O cidadão, titular do direito constitucional à saúde foi, ao longo dos anos, compelido a ter assegurado tal direito, mediante pagamento a uma operadora de saúde titular do direito à livre iniciativa.
Todavia, ainda que sob a permissão estatal, fato é que os cidadãos, ressalta-se, consumidores nesta relação de prestação de serviços, permanecem em terreno incerto, vez que a insatisfação dos profissionais credenciados põe em xeque a qualidade do atendimento.
Cita-se recente comparação da própria ANS[2], demonstrando valores pagos a diversos profissionais liberais, em que uma consulta médica custa em média R$ 38,93 e, por exemplo, um pintor cobra R$ 80,00 para pintura de 10m2 de uma parede.
Cabe então a seguinte reflexão: como é possível garantir à saúde, se o valor pago ao profissional como honorário não condiz com o seu direito fundamental à dignidade da pessoa humana?
Ademais, as operadoras de planos de saúde, não satisfeitas com os lucros obtidos, exercem constante interferência na relação médico-paciente, na tentativa de limitar o número de exames a serem solicitados e procedimentos prescritos, inclusive sugerindo que o montante excedente seja descontado de seus honorários.
Significa dizer que o Estado concede aos planos a "administração" da saúde da população e o profissional divide com o usuário esses custos.

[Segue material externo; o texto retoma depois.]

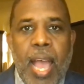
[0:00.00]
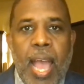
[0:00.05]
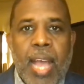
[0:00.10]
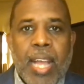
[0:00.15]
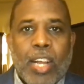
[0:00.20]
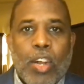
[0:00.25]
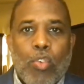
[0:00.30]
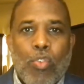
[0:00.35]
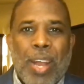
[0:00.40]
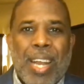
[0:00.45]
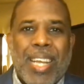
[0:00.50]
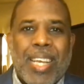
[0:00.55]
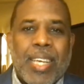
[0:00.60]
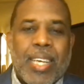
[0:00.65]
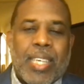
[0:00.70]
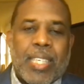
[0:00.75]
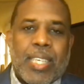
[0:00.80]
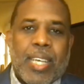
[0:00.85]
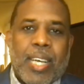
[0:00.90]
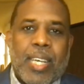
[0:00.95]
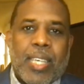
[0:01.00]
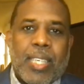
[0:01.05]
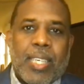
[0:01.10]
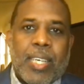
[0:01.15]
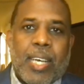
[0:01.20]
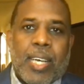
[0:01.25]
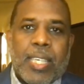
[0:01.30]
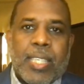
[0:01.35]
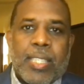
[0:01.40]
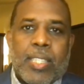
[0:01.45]
and creating
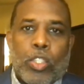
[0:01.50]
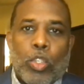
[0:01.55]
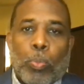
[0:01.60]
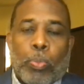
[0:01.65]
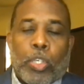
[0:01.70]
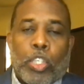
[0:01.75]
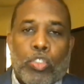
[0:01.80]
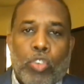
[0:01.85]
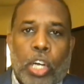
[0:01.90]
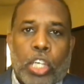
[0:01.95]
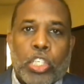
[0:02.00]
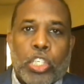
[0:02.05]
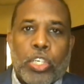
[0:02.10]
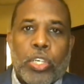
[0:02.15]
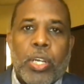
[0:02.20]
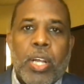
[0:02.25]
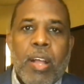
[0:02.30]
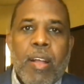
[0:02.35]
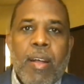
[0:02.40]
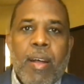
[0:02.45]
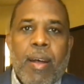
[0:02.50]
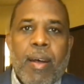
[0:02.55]
a superstructure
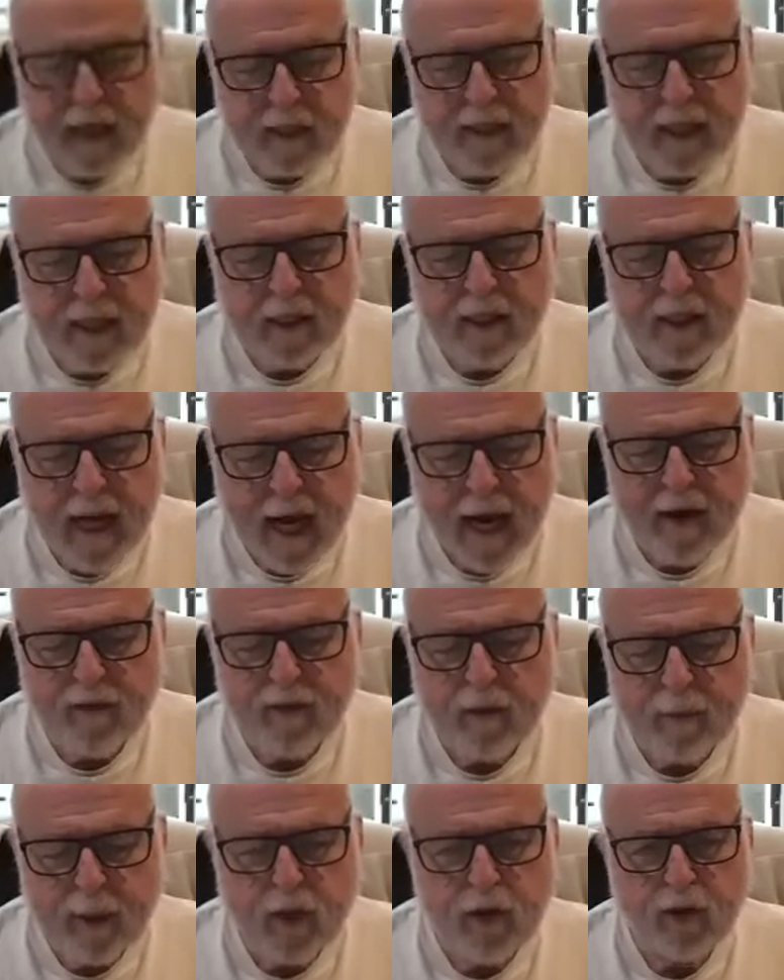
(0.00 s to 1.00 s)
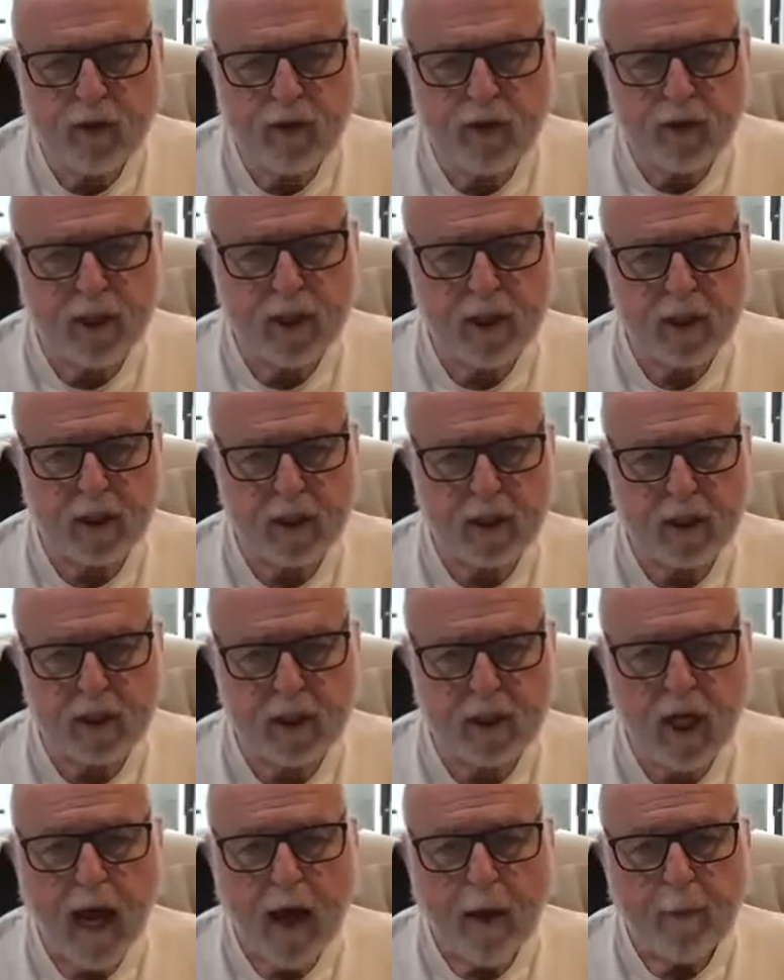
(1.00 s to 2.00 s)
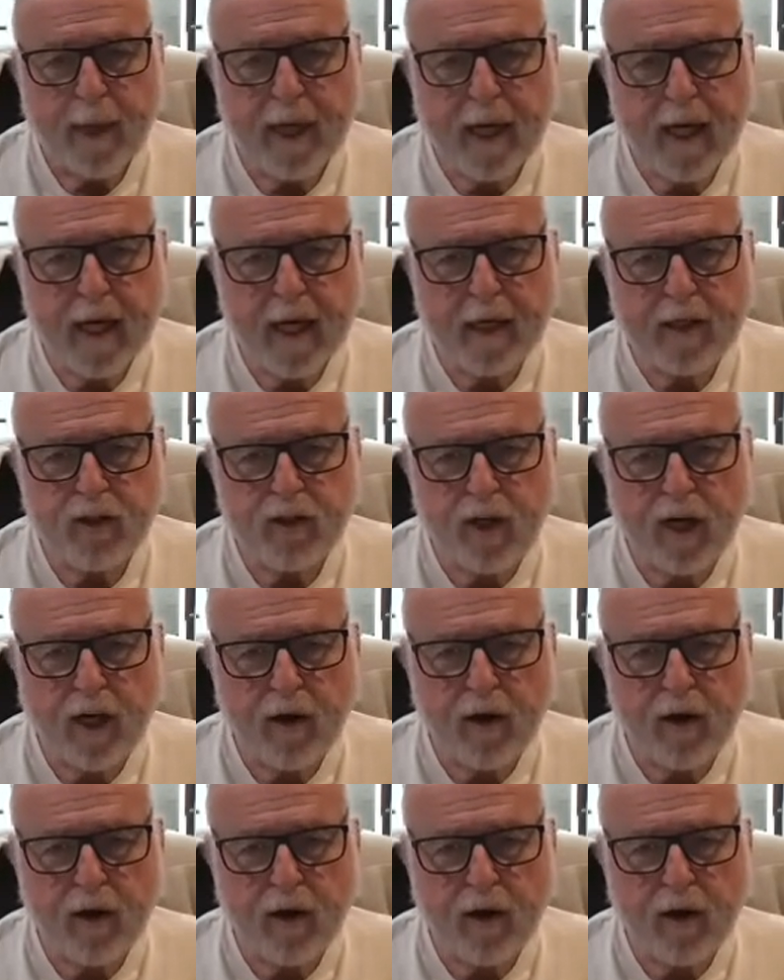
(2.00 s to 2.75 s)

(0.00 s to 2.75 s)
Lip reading: doesn't have to be new diseases, because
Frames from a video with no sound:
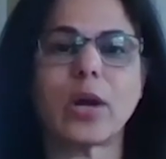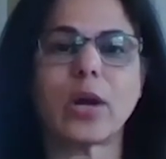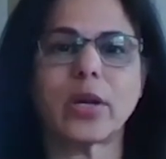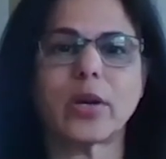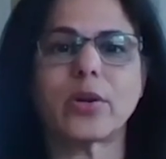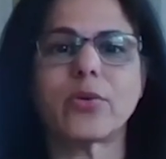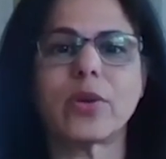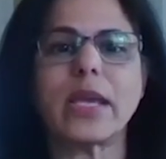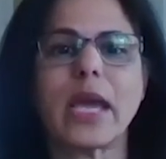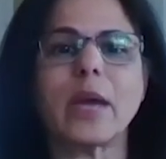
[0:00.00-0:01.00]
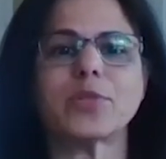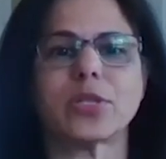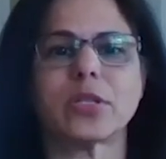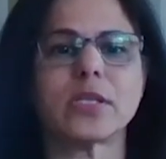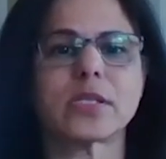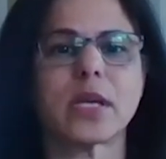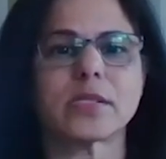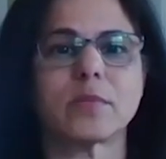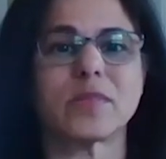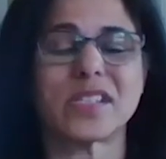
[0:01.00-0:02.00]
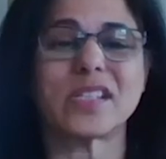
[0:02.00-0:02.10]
how they're going to recapture these customers.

A ANS, através da Súmula normativa nº16, pretende aumentar o rigor no combate à interferência e flagrante constrangimento imposto aos profissionais.
Mais recentemente, no último dia 07 de abril, presenciou-se a paralisação dos profissionais médicos no tocante aos atendimentos eletivos para usuários de planos de saúde, na tentativa de chamar à atenção para os valores pagos como honorários, sem reajuste nos últimos anos, embora as mensalidades pagas pelos usuários tenham acompanhado os reajustes concedidos pelo Estado.

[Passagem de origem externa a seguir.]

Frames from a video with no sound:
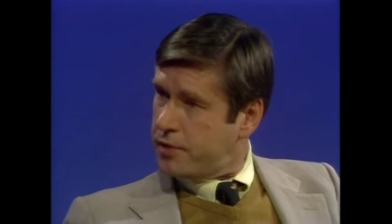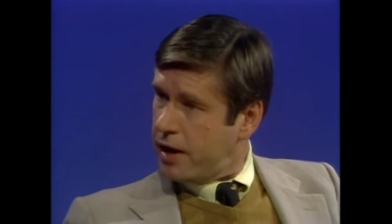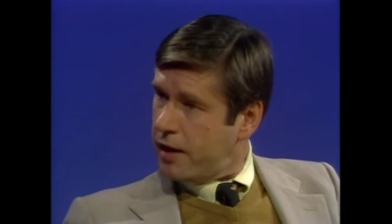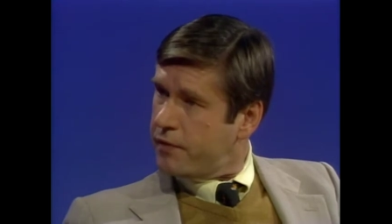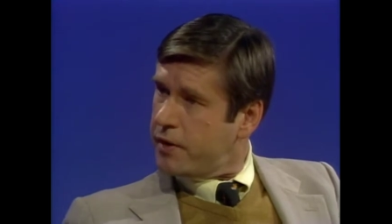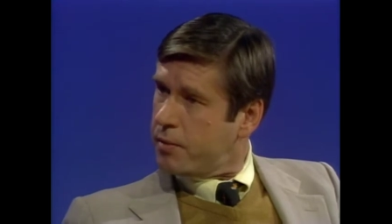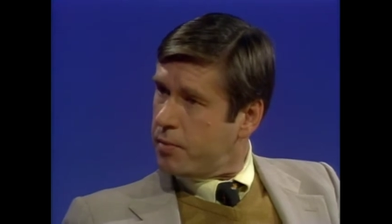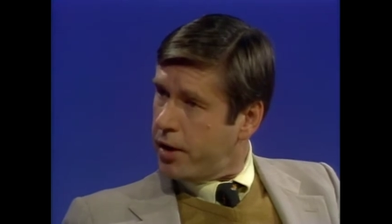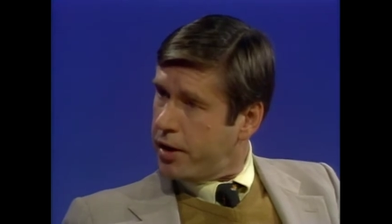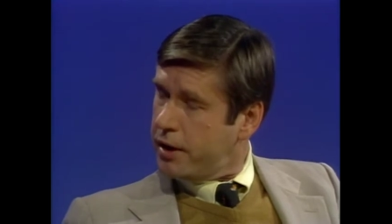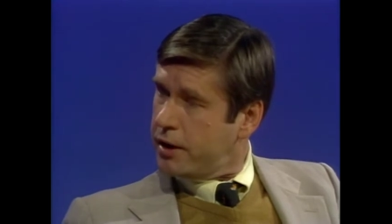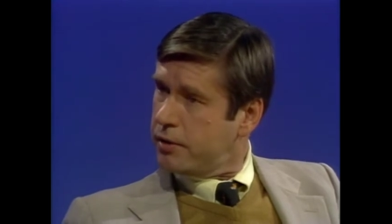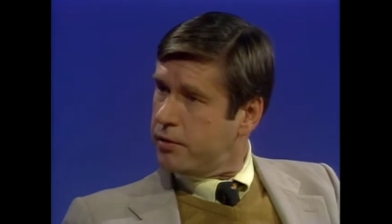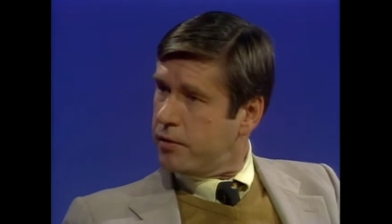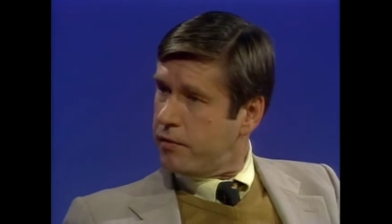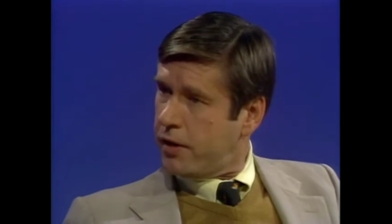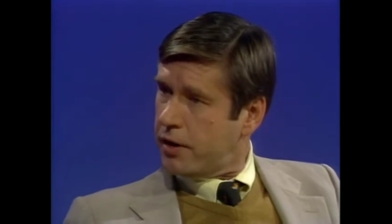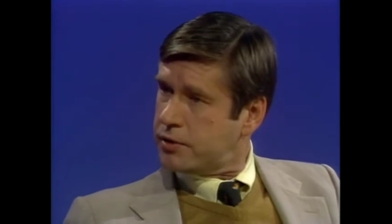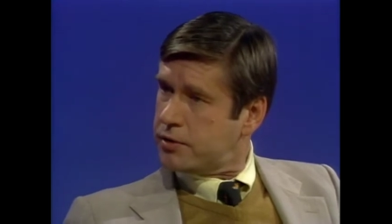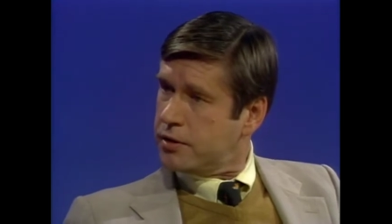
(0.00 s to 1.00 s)
having money to
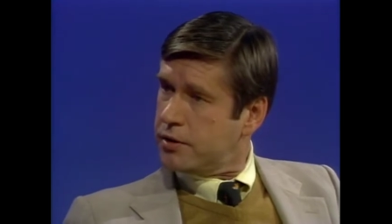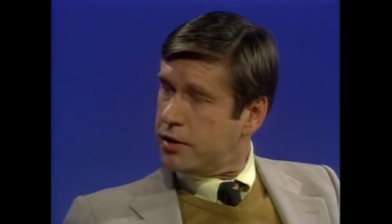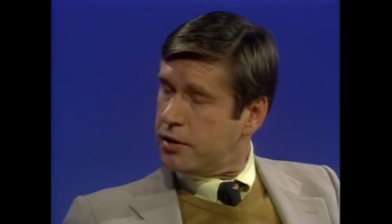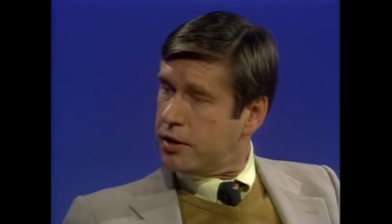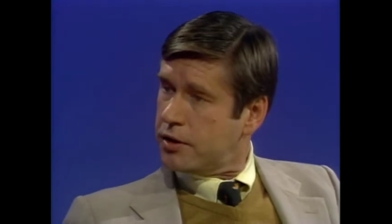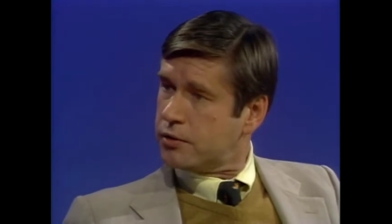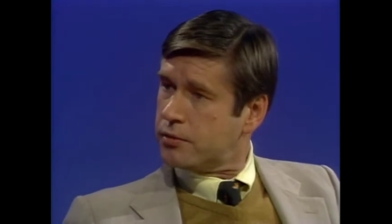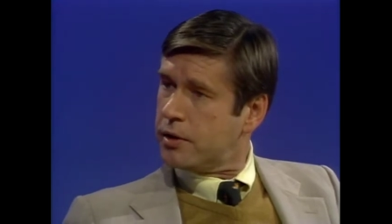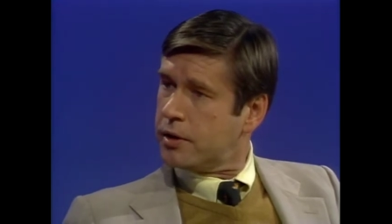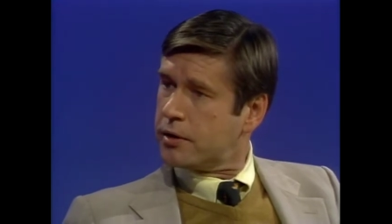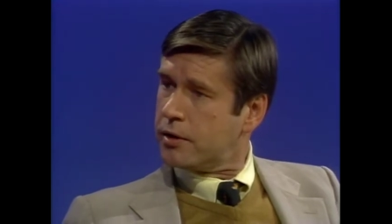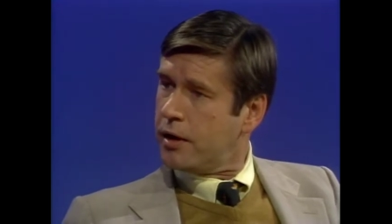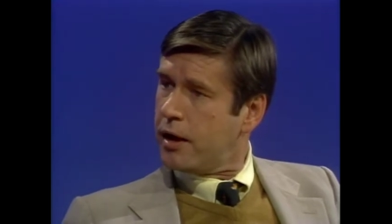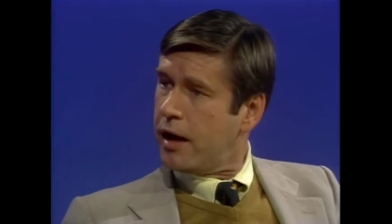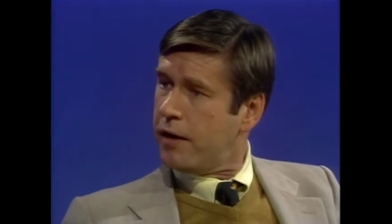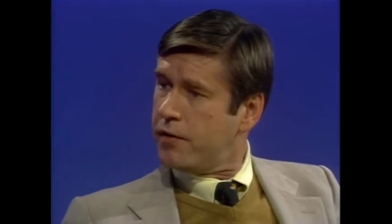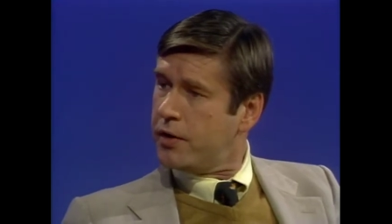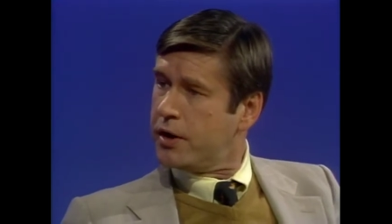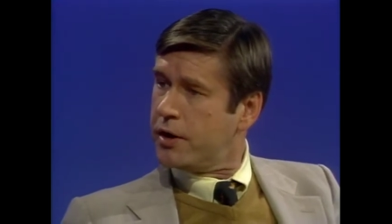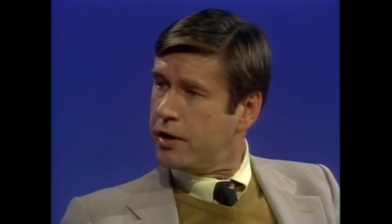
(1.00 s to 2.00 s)
invest in the district and
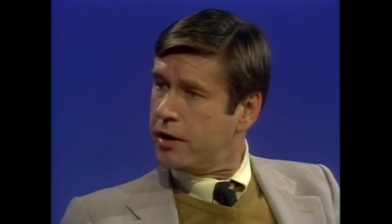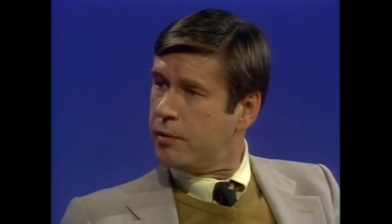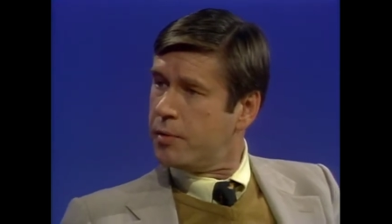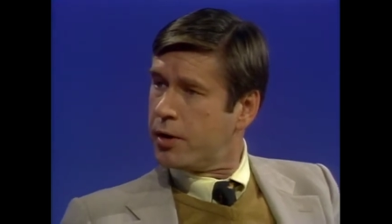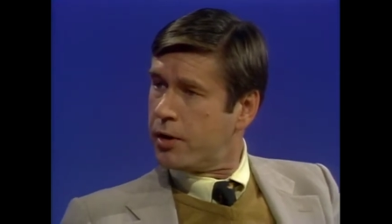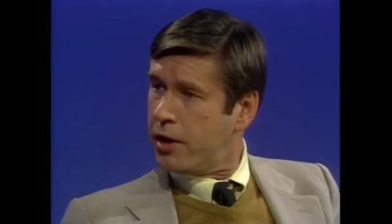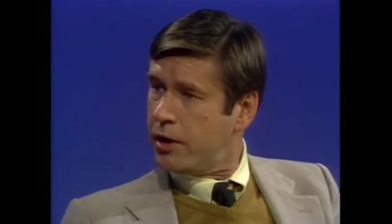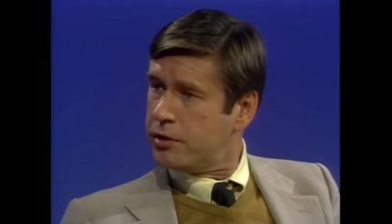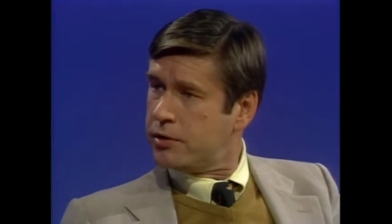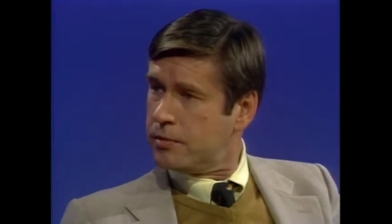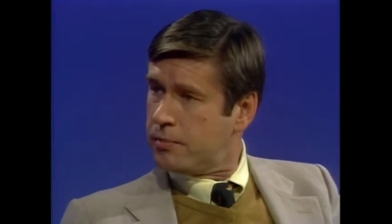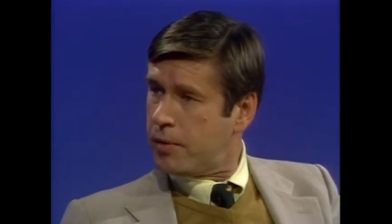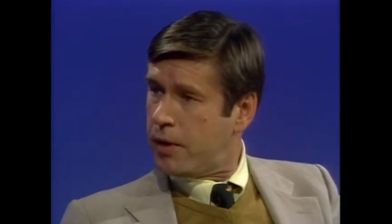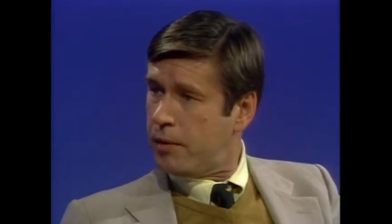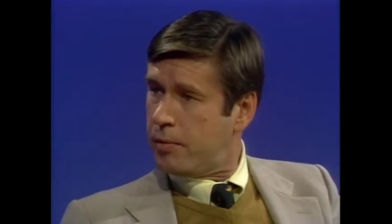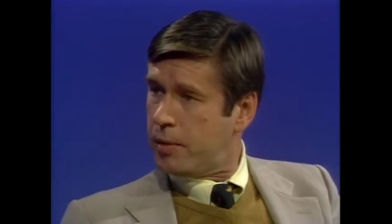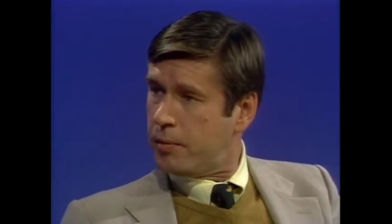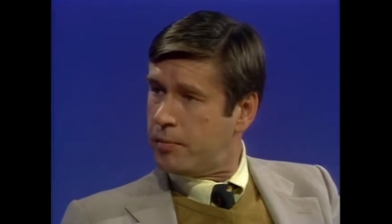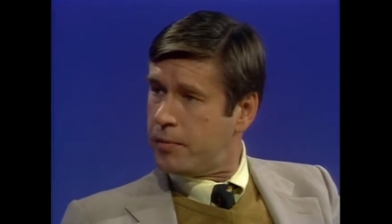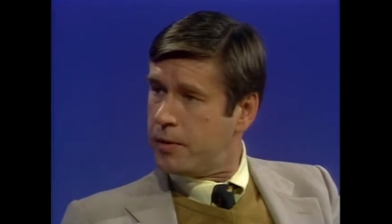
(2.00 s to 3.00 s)
having an immigration
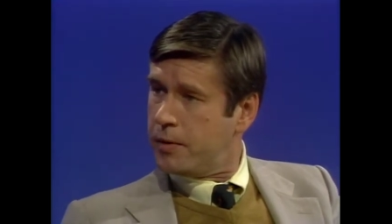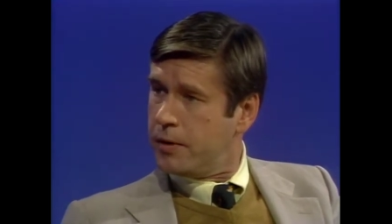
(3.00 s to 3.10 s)
problem.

Infelizmente a Secretaria de Direito Econômico (SDE), órgão do Ministério da Justiça rechaçou o movimento, também ofuscado pelo desastre de Realengo, não sendo amplamente divulgado pela mídia como deveria, dada à relevância do debate.
Em tempo, o Conselho Federal de Medicina obteve liminar suspendendo a medida da SDE, que proibia as entidades médicas organizar tais movimentos de paralisação. A antecipação de tutela foi confirmada em 19 de maio.
A participação popular no intuito de favorecer a clareza de contratos, a exigência por serviços de qualidade revelam sua fundamental importância, frente a um Estado ainda letárgico apesar de dispor de instrumentos legais suficientes para a garantia dos direitos fundamentais aos seus cidadãos.
[1] Fonte: APM/Datafolha-Pesquisa Nacional
[2] Valor médio nacional de consulta médica de plano de saúde individual - Fonte: ANS/2010. Dados das entidades médicas mostram valores ainda menores, abaixo de R$ 25,00 por consulta.
OBS: Valores médios de mão-de-obra de outros serviços. Fonte: Datafolha/Datacasa - Pesquisa de preços realizada com base em informações cedidas por agências especializadas em serviços domésticos e anúncios dos principais jornais na cidade de São Paulo.
Arianne Gaio é bacharel em Direito e membro do projeto de pesquisa "Livre iniciativa e dignidade da pessoa humana - ano III", do Centro Universitário de Curitiba - UniCuritiba. Graduada em .Enfermagem e Obstetrícia (PUC-PR).